What you have to do →
The copy should hold exactly the lines below from the one that contains "Silent video, 20 frames per second." through the one that contains "What the speaker" and nothing else, so no pictures.
*** Opening Given entries ***
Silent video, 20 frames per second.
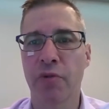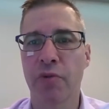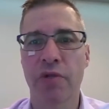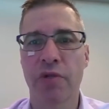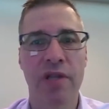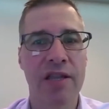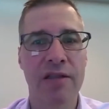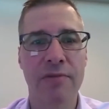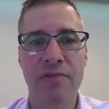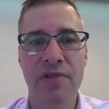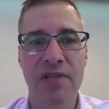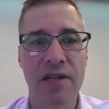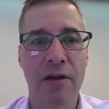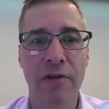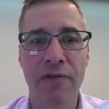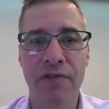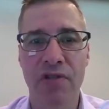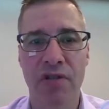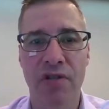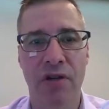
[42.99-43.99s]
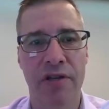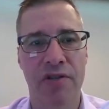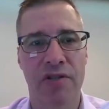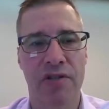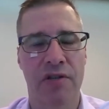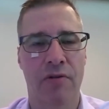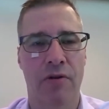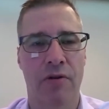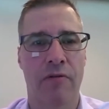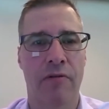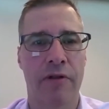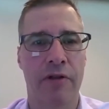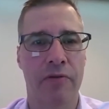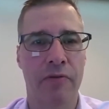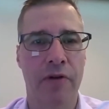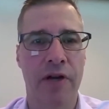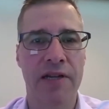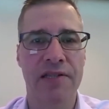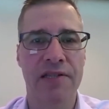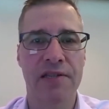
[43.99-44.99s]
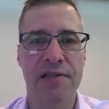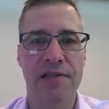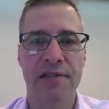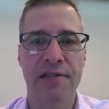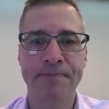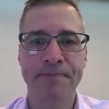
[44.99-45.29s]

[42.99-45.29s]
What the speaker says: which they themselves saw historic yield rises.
*** Closing Given entries ***
*** Opening Given entries ***
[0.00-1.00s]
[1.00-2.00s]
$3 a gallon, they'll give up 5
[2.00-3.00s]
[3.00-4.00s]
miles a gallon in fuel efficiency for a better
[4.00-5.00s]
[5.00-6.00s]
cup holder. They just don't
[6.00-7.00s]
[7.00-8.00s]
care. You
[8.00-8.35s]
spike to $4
*** Closing Given entries ***
Exercise response →
Silent video, 20 frames per second.
[42.99-43.99s]
[43.99-44.99s]
[44.99-45.29s]

[42.99-45.29s]
What the speaker says: which they themselves saw historic yield rises.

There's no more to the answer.